Idiosepius minimus
- Conservation status: Data Deficient (IUCN 3.1)

Scientific classification
- Kingdom: Animalia
- Phylum: Mollusca
- Class: Cephalopoda
- Order: Idiosepida
- Family: Idiosepiidae
- Genus: Idiosepius
- Species: I. minimus
- Binomial name: Idiosepius minimus (Orbigny, 1835)
- Synonyms: Cranchia minima d'Orbigny, 1835; Idiosepius biserialis Voss, 1962; Idiosepius macrocheir Voss, 1962;

= Idiosepius minimus =

- Authority: (Orbigny, 1835)
- Conservation status: DD
- Synonyms: Cranchia minima d'Orbigny, 1835, Idiosepius biserialis Voss, 1962, Idiosepius macrocheir Voss, 1962

Species of mollusc

Idiosepius minimus is a species of bobtail squid native to the "coast of Africa" where it occurs in shallow, inshore waters. Specimens collected under the junior synonyms I. biserialis and I. macrocheir were described from Mozambique. Since then, the further collecting effort off Mozambique has seen additional specimens gained. As a result it has been inferred that this species has a relatively restricted distribution since Idiosepius has not been recorded elsewhere in Africa.

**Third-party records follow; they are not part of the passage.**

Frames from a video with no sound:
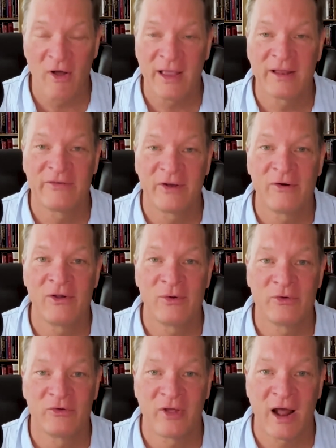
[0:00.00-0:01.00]
I can tell
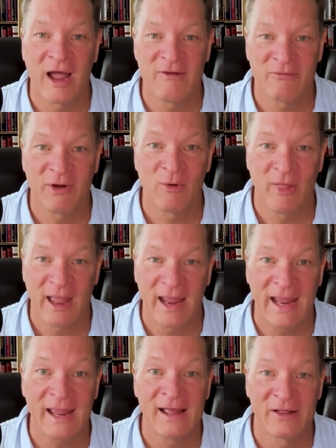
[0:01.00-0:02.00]
you is that I felt
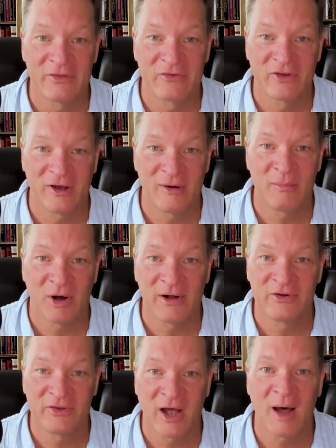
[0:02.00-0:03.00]
hands come
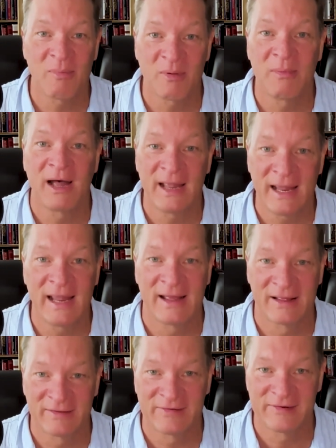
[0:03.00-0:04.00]
on top of my
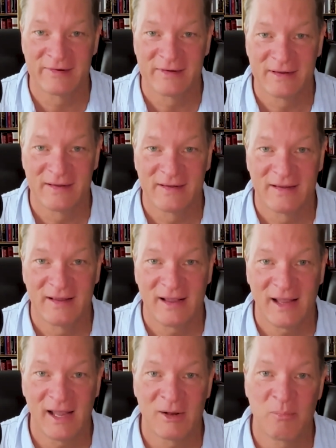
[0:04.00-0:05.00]
hands
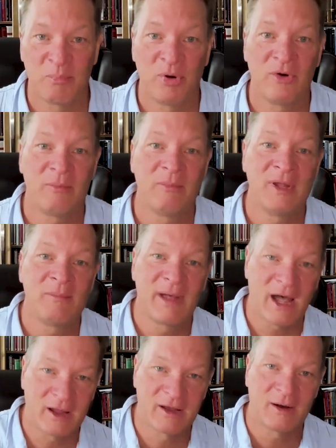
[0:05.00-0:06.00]
and put me
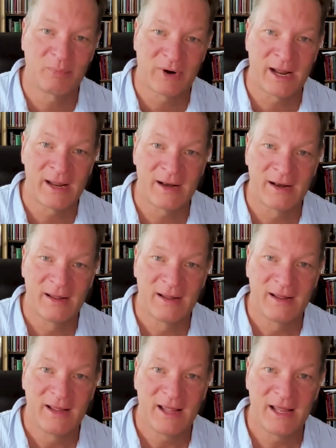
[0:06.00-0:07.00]
back upright
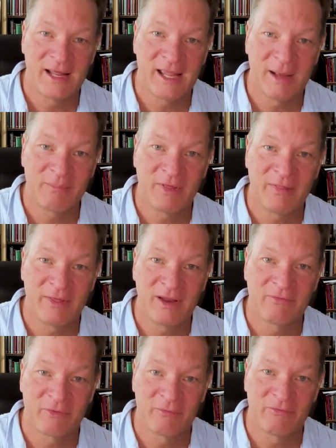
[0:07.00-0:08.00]
and kept the
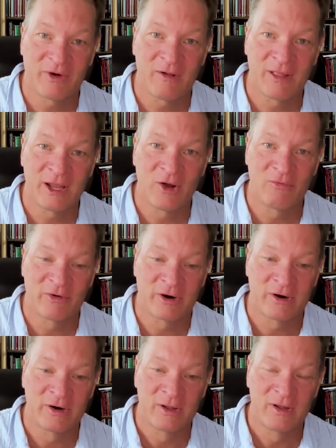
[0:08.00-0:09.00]
thing from falling
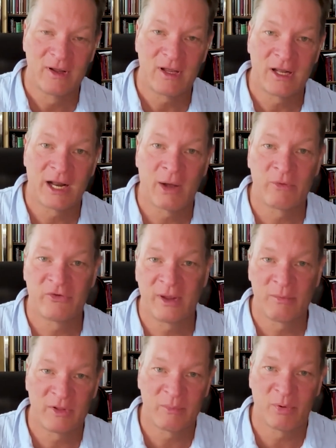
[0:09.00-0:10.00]
over. And I was
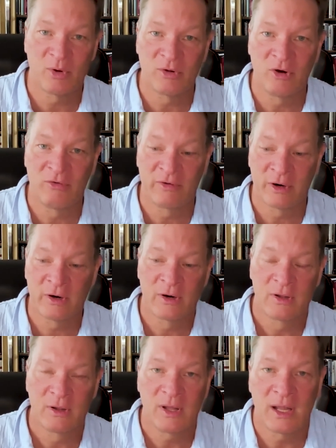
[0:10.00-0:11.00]
able to pull over,
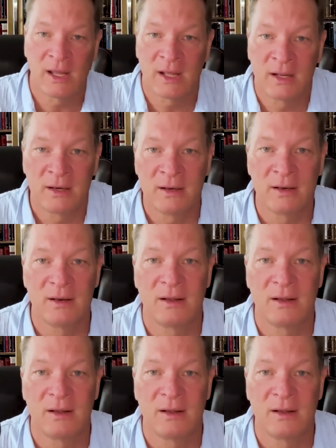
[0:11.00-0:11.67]
and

I. minimus grows to 15 mm in mantle length. Recent specimens were collected using handnetts over beds of the seagrasses Zostera and Cymodocea. The dwarf squids in the Idiosepiidae possess a glue gland on the dorsal surface of the body which they can use to adhere vegetation and other submerged objects. These small squid are typically predators of crustaceans, the females stick their eggs onto seaweed or seagrass blades and their life cycle is thought to include a pelagic planktonic stage.

The type locality of I. minimus is not designated. The type specimen was originally deposited at the Muséum National d'Histoire Naturelle in Paris, but is no longer extant.

The validity of I. minimus has been questioned.